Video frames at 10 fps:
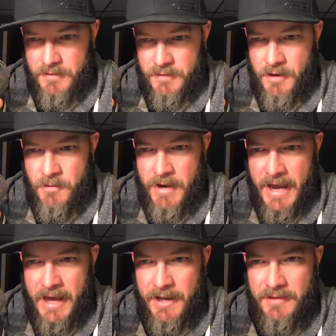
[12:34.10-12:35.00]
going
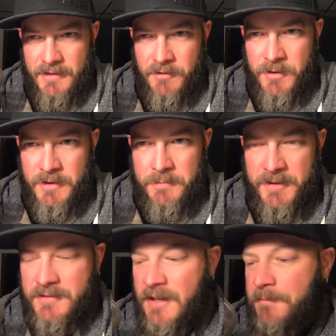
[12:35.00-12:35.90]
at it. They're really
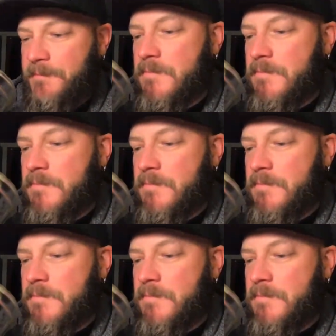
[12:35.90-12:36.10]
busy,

◆ EXERCISE ◆
Keep the pictures out and transcribe the listing exactly.

◆ SOLUTION TO THIS EXERCISE ◆
Video frames at 10 fps:
[12:34.10-12:35.00]
going
[12:35.00-12:35.90]
at it. They're really
[12:35.90-12:36.10]
busy,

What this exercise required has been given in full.